DATA FOR THIS EXERCISE:
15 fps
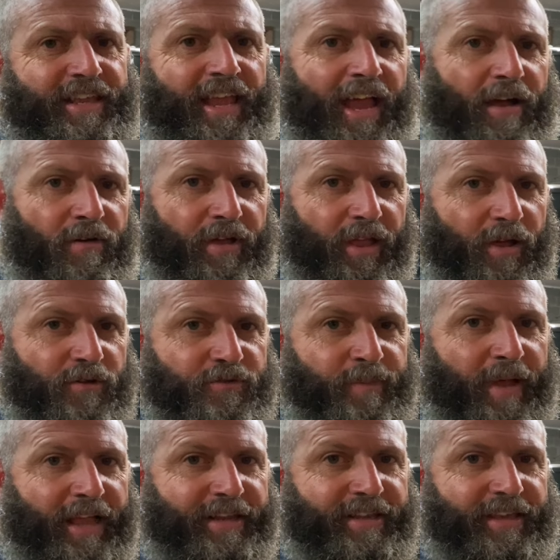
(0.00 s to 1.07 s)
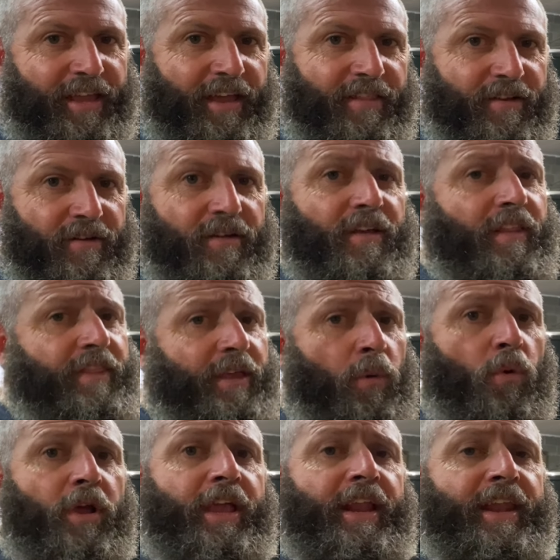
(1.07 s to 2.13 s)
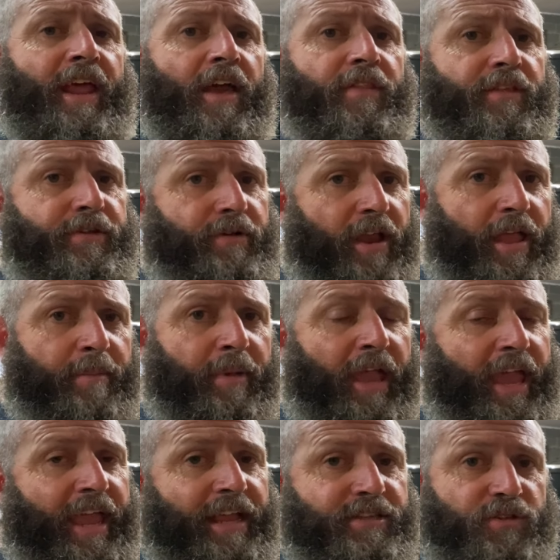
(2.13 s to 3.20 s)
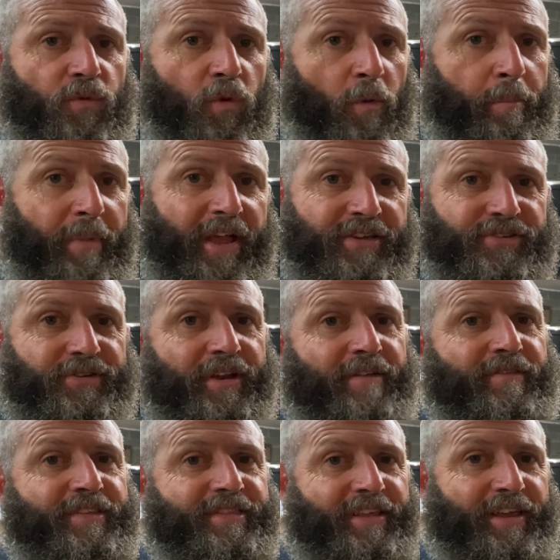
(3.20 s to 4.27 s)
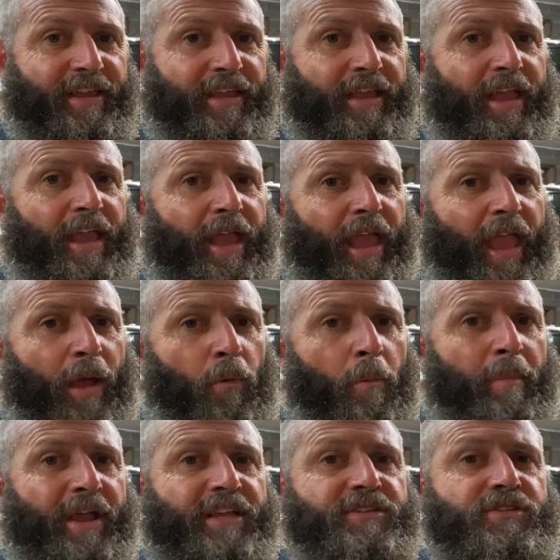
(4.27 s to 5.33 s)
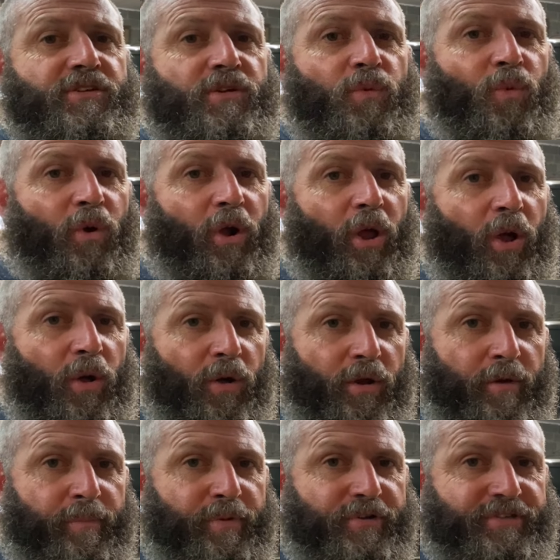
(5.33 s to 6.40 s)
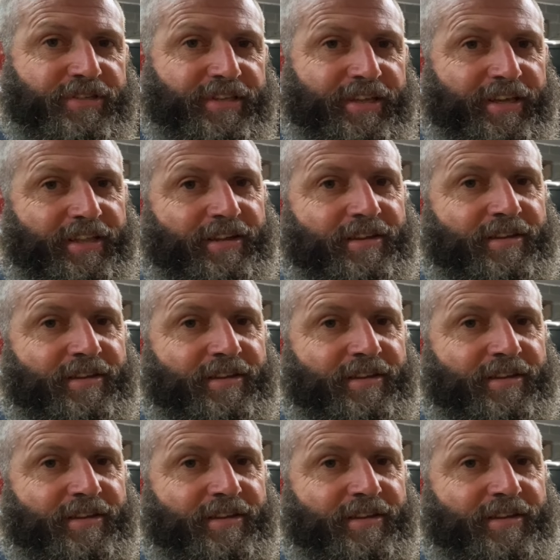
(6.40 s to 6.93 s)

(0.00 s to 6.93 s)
how it goes back together. Then we'll get down the tram gauge and we'll measure everything and we'll make sure we're 100%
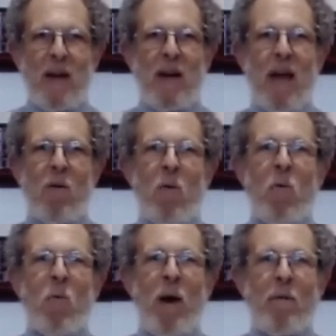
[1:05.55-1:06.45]
Now,
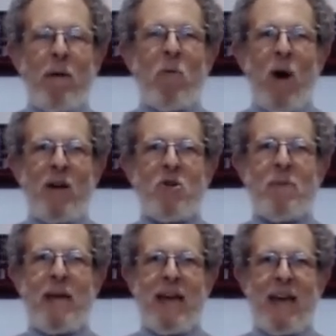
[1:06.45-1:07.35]
where we want to
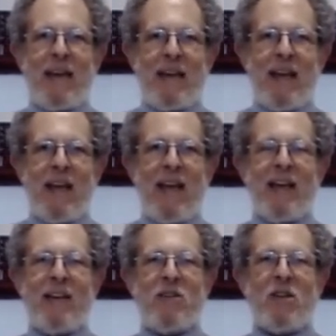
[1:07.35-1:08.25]
begin
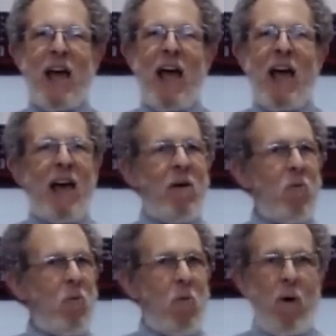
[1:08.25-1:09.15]
is
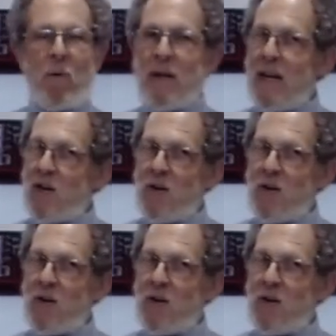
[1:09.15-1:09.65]
what we need to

WHAT TO PRODUCE:
Give the data again exactly, without pictures.

PROBLEM SOLUTION:
15 fps
(0.00 s to 1.07 s)
(1.07 s to 2.13 s)
(2.13 s to 3.20 s)
(3.20 s to 4.27 s)
(4.27 s to 5.33 s)
(5.33 s to 6.40 s)
(6.40 s to 6.93 s)

(0.00 s to 6.93 s)
how it goes back together. Then we'll get down the tram gauge and we'll measure everything and we'll make sure we're 100%
[1:05.55-1:06.45]
Now,
[1:06.45-1:07.35]
where we want to
[1:07.35-1:08.25]
begin
[1:08.25-1:09.15]
is
[1:09.15-1:09.65]
what we need to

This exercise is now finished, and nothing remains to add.